From the line with "Language: Telugu" through the line with "Verbatim transcript: అలానే", inclusive, return each line of the data below exactly and leave the rest out.

Raw data:
---------------
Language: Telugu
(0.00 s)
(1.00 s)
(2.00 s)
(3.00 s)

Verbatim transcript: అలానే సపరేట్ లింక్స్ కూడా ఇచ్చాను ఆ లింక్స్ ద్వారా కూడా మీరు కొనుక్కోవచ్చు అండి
---------------
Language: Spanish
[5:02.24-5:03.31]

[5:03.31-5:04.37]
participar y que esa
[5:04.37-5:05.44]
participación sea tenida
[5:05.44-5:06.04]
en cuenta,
---------------
Exercise response:
Language: Telugu
(0.00 s)
(1.00 s)
(2.00 s)
(3.00 s)

Verbatim transcript: అలానే సపరేట్ లింక్స్ కూడా ఇచ్చాను ఆ లింక్స్ ద్వారా కూడా మీరు కొనుక్కోవచ్చు అండి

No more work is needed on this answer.